The Problem with Scientific Software
Updated: Mar 21, 2019
Would it surprise you that most scientific software consists of poorly written scraps of code held together with nothing more than the desperate smiles of scientists trying to meet their deliverable deadlines? In fact, when I think about scientific software, I can never shake the image of my MacBook Pro bursting into flames. As much as it pains me, I too am that desperate scientist praying through gritted teeth that my software will finally work, and the days of telling my advisor it will be done next week will come to a joyous, high-throughput end. Unfortunately for my imaginary computer, that day hasn’t arrived.
This begs the question: Why is scientific software so poorly written? Here are a few reasons I think we have a problem with obtaining well-written software in the scientific community.
Research scientists are not software engineers. This seems painfully obvious. Research scientists have advanced technical training, and many of us (like myself) have even taken coding classes. This hardly gives us the license to write shoddily written scraps of code and pass them off as software packages. The fact is that a lot of scientific software is written by research scientists, and that is not our job. The job of research scientists is to conduct research. In a field where the motto is “publish or perish,” software development, which generally does not yield publication in high impact journals, is seen as a means to an end rather than an end in and of itself. As a result, software development will always take second place in this two-runner race. That’s not necessarily a bad thing. However, someone, like a software engineer, needs to make the software take first place. But that reveals another problem:
Software engineers are not research scientists. One argument I hear a lot is that it’s easier to teach a research scientist how to code rather than teach a software engineer the scientific research. Personally, I think this is a tad arrogant on the side of the research scientist. However, I think it gets to the root of the problem. Communicating with people outside your field can be challenging. You see this problem in software development all the time. The client describes what they want. The software developers listen and build what they think the client describes. When the developers present the product to the client, the client is disappointed because it isn’t what they want, and the developer is frustrated because they don't speak client. Even when the client has advanced technical training and coding skills, they often run into communication snafus. Scientific software is no different.
Funding is difficult . Scientific software typically is built during large projects funded by software institutes. My PhD advisor was a Principal Investigator (PI) of a large software institute. These grants are typically hard to find, very difficult to get, and not necessarily desirable. Why wouldn't you want to be the PI of a big software institute? (Great question!) Because it takes away from the scientific research, and without research you don't get high impact publications, and without publications you perish. (I mean professionally, you don't actually die.)
Working with software engineers is expensive.

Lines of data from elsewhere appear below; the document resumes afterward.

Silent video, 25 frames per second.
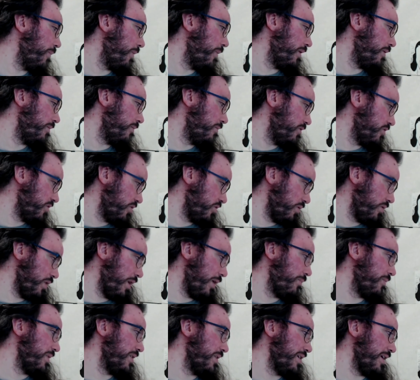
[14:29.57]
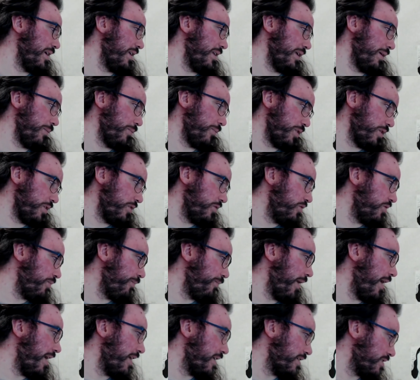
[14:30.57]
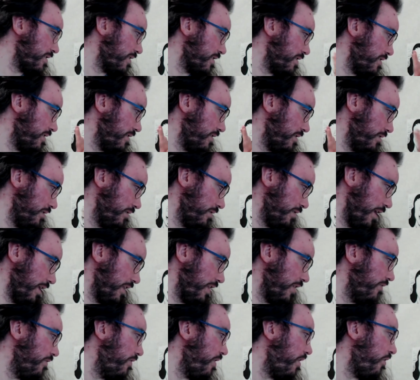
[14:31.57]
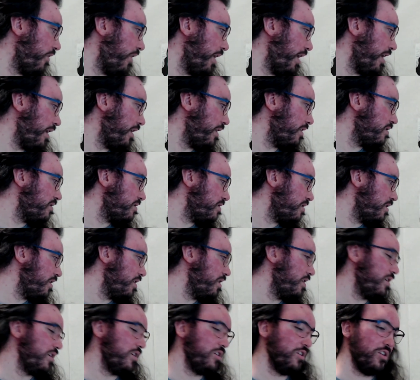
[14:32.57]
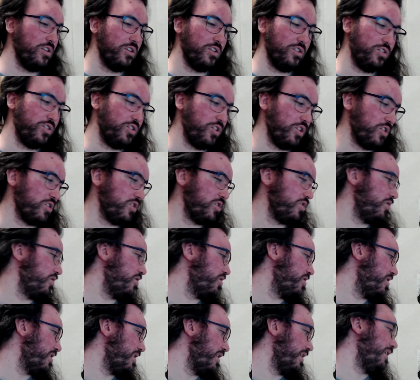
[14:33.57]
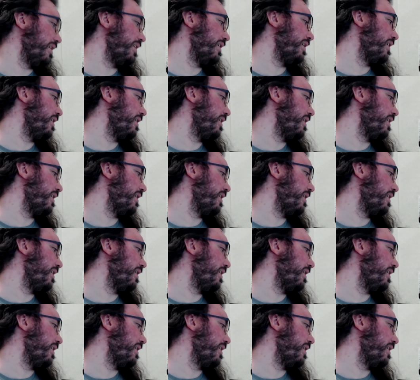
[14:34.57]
So I'm deciding I'm gonna do the masks at the very end, just to see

Let's suppose you’re a PI who runs a big software institute that receives $1,000,000 each fiscal year. That sounds like a lot, but in the scheme of things, it isn't much. Let's say you have have a graduate student earning about $35,000 a year. With overhead and other costs, that students costs their advisor about $80,000 a year. Unfortunately, the graduate student doesn't get to see most of that money. To put it in context: on a large-scale software project, hiring a good senior software engineer with a competitive base salary would cost about $150,000. And that’s only for payroll. These software grants have to cover expenses like equipment, institutional overhead, health insurance, and sometimes even supplement the PI’s salary. At the end of the day, there just isn't enough money to hire a large software team to get the job done. In the end, it is much cheaper to have a computer-savvy graduate student do the job.
Scientific software development is struggling. Without addressing some of the larger issues regarding scientific funding, there isn't an easy fix. Here are some really basic (and potentially naive) steps the scientific community can take to improve it.
Write general frameworks.While scientists are not software engineers, that doesn’t mean that scientists shouldn’t be allowed to code at all. General frameworks—with elements that researchers can substitute or write scripts for—would allow scientists to meet their specific project needs without reinventing the wheel by building their own software on each project . Some softwares like this already exists at some large user facilities. However, even these face the issue of being too clunky or poorly maintained because they try to meet too many specific needs.
Promote open source software. Scientists like to guard their code because it makes their research unique. As a result, we often end up recreating the wheel because we don't have access to the existing code that performs the task we want to accomplish. Putting competition aside, this practice halts the progress of research across the industry. Fortunately, the solution here is simple: Sharing is caring!
Train hybrid research scientists/software engineers. One approach is to create a degree track that trains students in both software development and some research science field. This 'Jack/Jane of all Trades' specialist could fill a void that currently exists in the community. This approach might not be an easy fit in the current research employment landscape, but I would argue that these scientist/software engineers could otherwise find a place in Silicon Valley.
Fund scientific software. This is complicated because it’s hard to say who should fund the development of scientific software. I'm just going to leave this hanging here, because honestly, I don't have a clean solution to propose.
Scientists science and software need a more harmonious marriage. The current system of software development in research discourages the creation of workable software. With some simple improvements, research would progress faster, and less time would be wasted reinventing the wheel. Is this a sustainable way of doing science? I don’t know. All I know is that with a better system of software development, I’ll never dream of another burning MacBook.